Anche se comprendiamo il valore della sinodalità in una parrocchia, siamo tentati di “passare oltre” questo principio perché una decisione sinodale richiede tempo, riflessione, condivisione e pazienza. Nella nostra cultura, soprattutto in Europa, abbiamo più fretta di decidere e di far accadere le cose.
L’esperienza interculturale in comunità ci sfida e spesso ci aiuta, perché richiede e stimola più dialogo per raggiungere una comprensione comune. D’altra parte, la sfida delle differenze culturali e intergenerazionali è grande e talvolta causa di conflitto. Per salvare la comunione e l’unità tra di noi, si tace, ingoiando o privatizzando alcune decisioni.

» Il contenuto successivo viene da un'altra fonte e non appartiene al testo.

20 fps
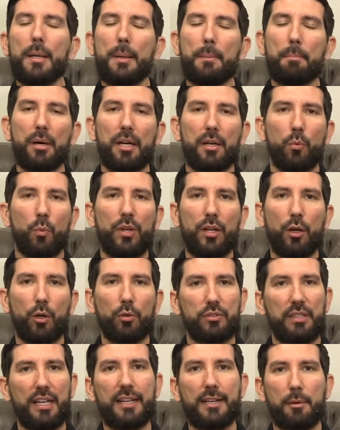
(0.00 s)
but we don't
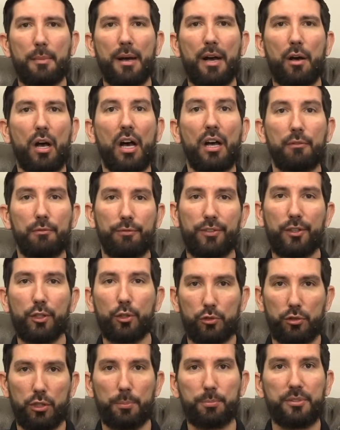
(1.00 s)
take them out on
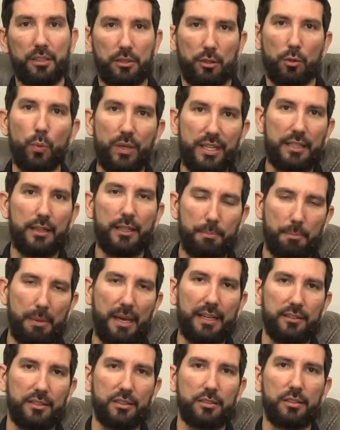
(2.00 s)
field trips on the weekly
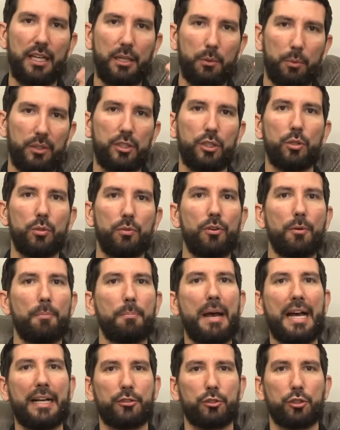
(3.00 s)
basis like we do for
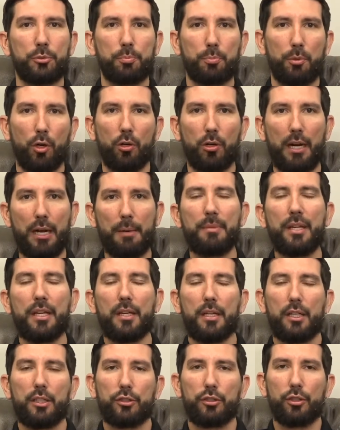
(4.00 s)
master's program.
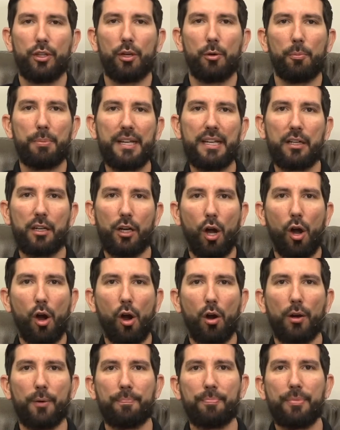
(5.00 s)
So they'll be in a
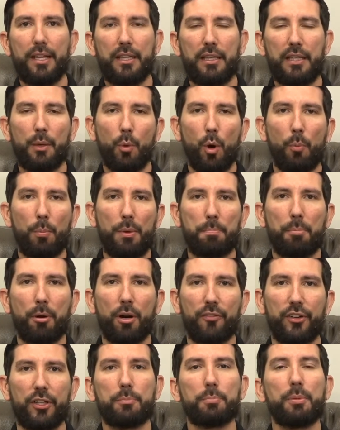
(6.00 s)
car. They won't be
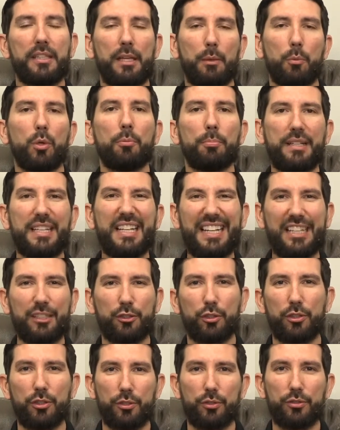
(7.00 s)
perfect, but they will be
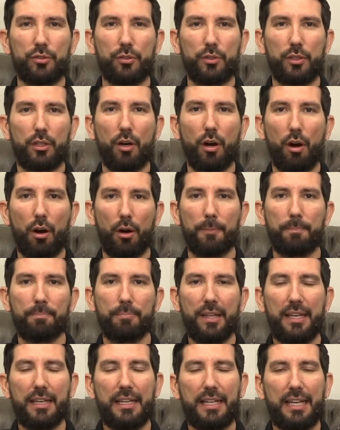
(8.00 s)
introduced to a car.
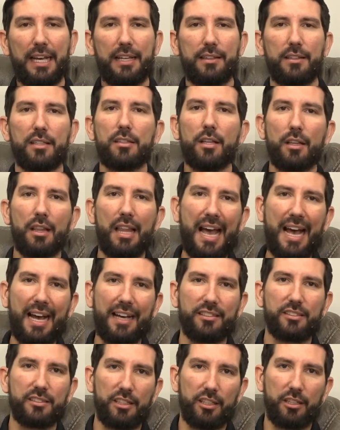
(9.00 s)
And then the
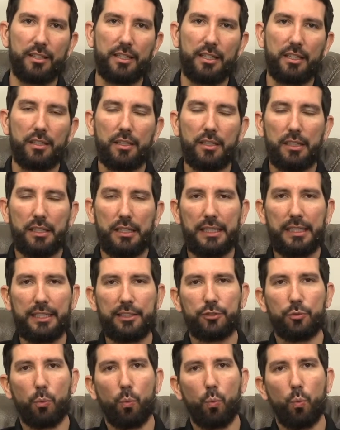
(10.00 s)
last area
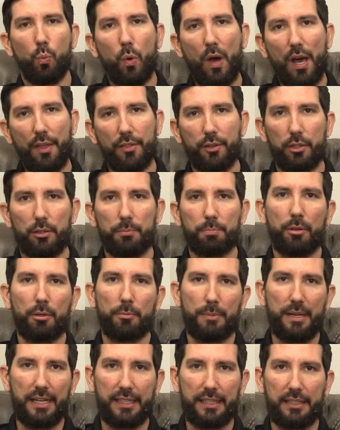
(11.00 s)
is weather
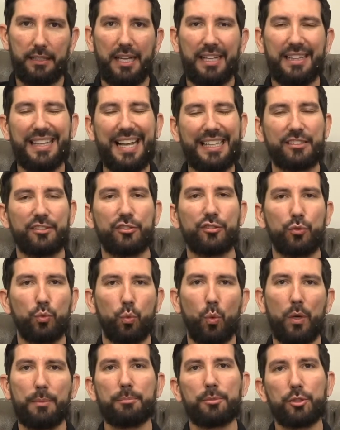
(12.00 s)
permitting, and that's
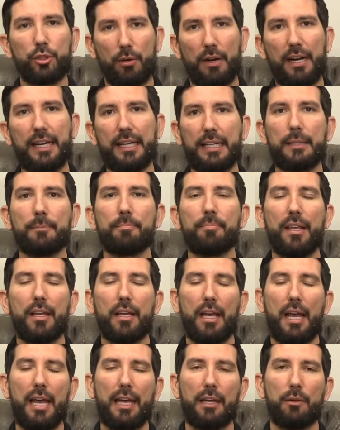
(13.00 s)
swim training.
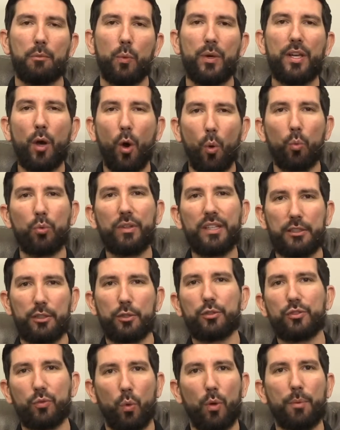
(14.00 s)
And we only do
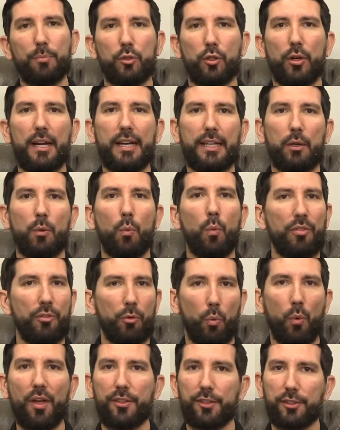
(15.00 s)
swim training when the
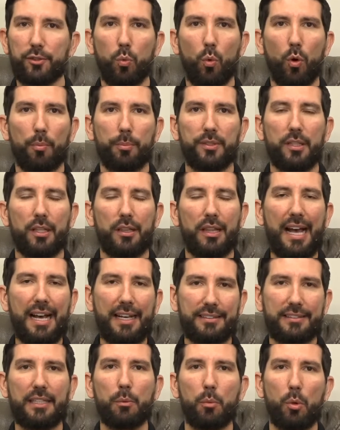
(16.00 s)
weather's warmer. The
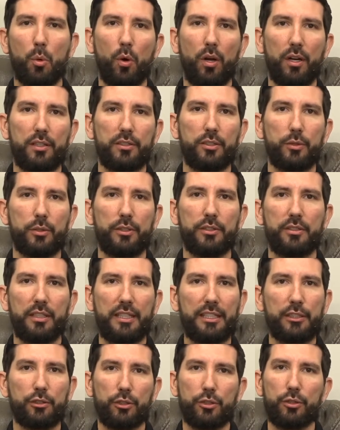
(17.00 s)
last thing we want to do is
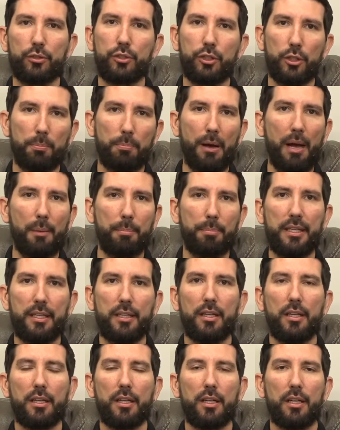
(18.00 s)
introduce your puppy
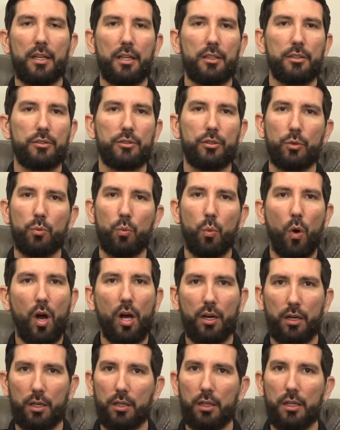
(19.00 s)
to
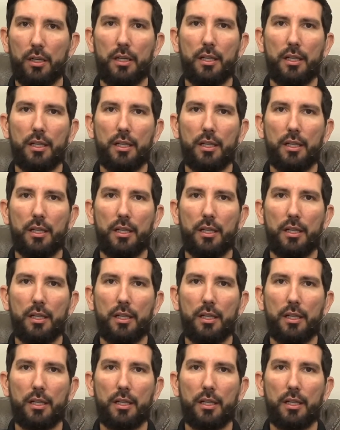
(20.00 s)
water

Sinodalità non significa semplicemente cercare l’armonia e la pace nel gruppo, ma rimanere fedeli a un progetto, a un’identità missionaria, a decisioni mature e costantemente rivalutate collettivamente. Anche se questo a volte costa tempo e qualche conflitto.

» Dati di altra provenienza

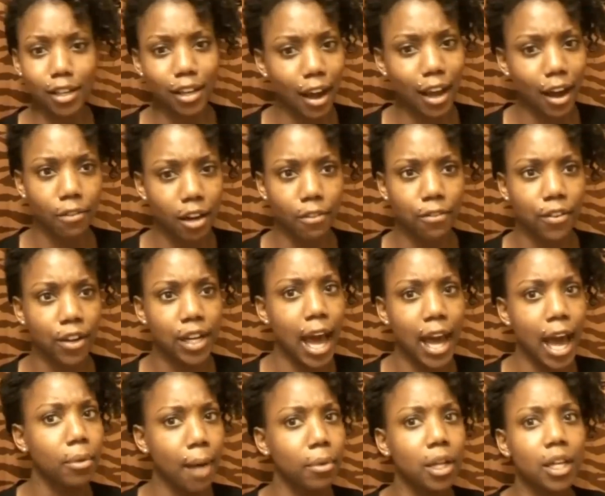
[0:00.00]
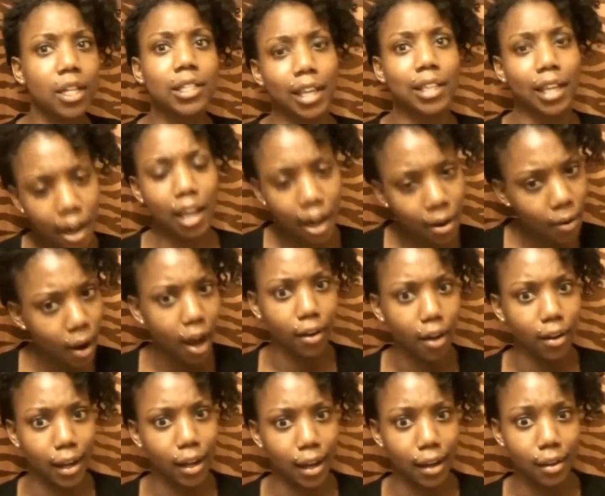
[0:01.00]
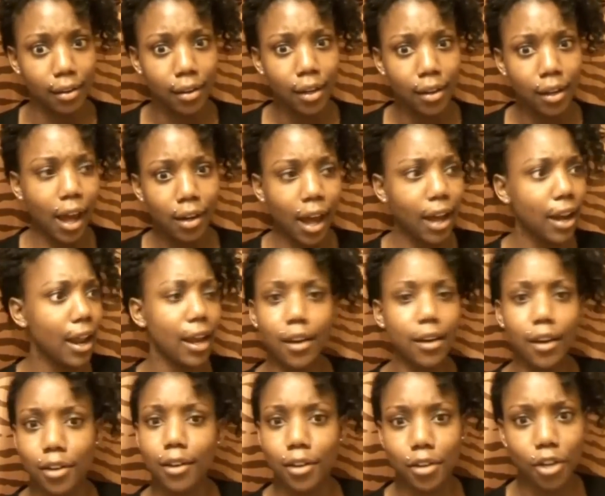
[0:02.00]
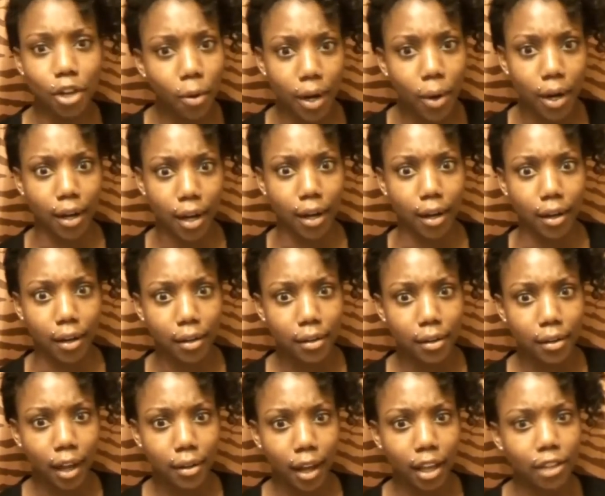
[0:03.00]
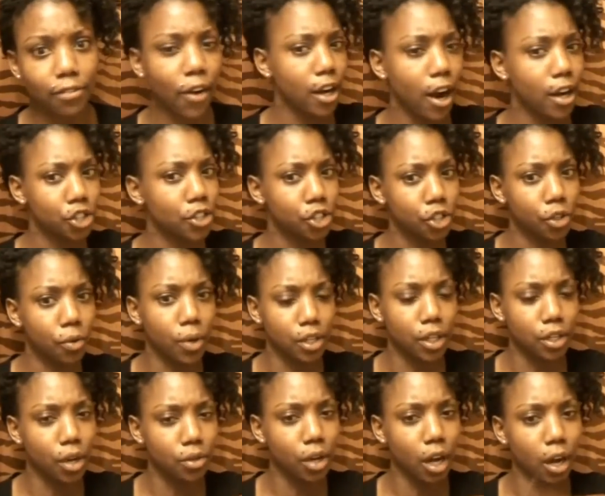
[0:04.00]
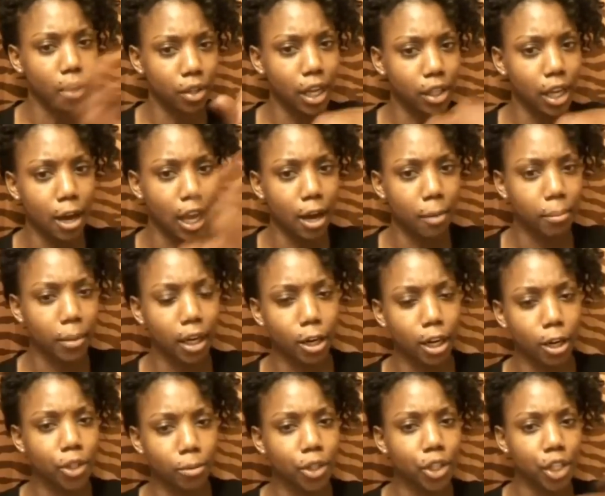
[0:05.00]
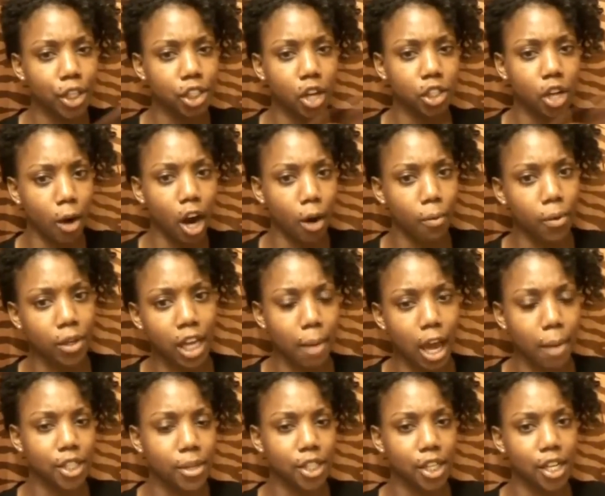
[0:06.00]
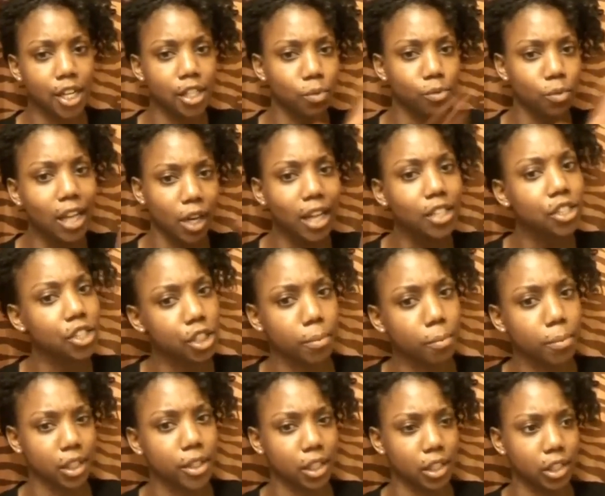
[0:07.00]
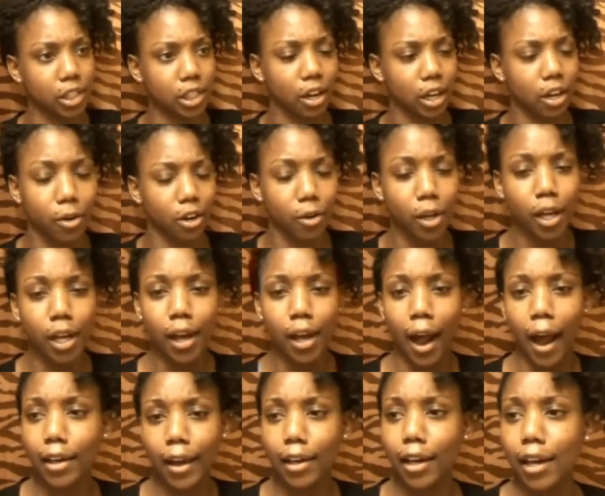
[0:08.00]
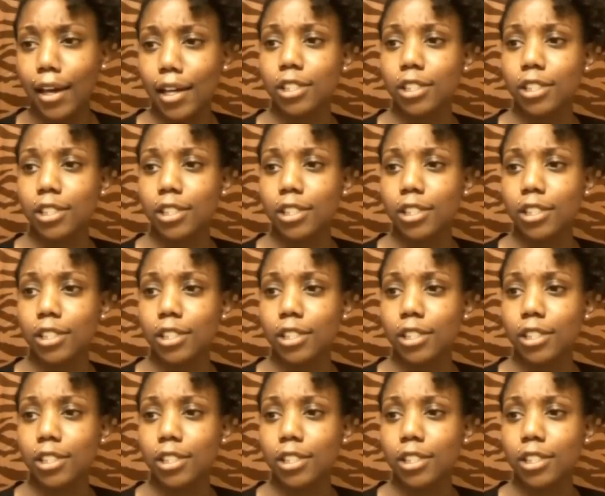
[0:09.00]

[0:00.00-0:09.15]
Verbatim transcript: Jessica Counterfeit Dime needed to hear all that. That had nothing to do with her. As far as you and, you know, the damn um, hood scarred with damaged ends relationship is concerned, I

A livello provinciale, stiamo discutendo da tempo i meccanismi di gestione e distribuzione del potere. Il tema è stato oggetto di interviste individuali e collettive, è stato sistematizzato nell’Analisi Istituzionale ed è stato nuovamente commentato in dibattiti significativi nelle e-mail collettive. Ci sono state riflessioni e proposte sui processi di consultazione, il decentramento delle decisioni, la trasparenza e la comunicazione del Consiglio Provinciale, la partecipazione alle decisioni del Consiglio, ecc. In alcuni aspetti siamo progrediti e migliorati, in altri ci sono ancora passi da fare.
Nell’Istituto c’è una dimensione sinodale particolare da rispettare, che è la valorizzazione dei Fratelli. Pervade ancora una mentalità clericale, che in molte situazioni finisce per rendere i fratelli invisibili e dare risalto ai sacerdoti.
Le osservazioni precedenti mostrano che, per mettere in pratica la sinodalità nelle nostre chiese locali e nella Provincia, è ancora necessaria una profonda conversione, sia a livello personale, nelle relazioni comunitarie, nel nostro modo di coordinare la parrocchia, nella nostra partecipazione alla Provincia, nella gestione stessa del potere e delle decisioni nella Provincia.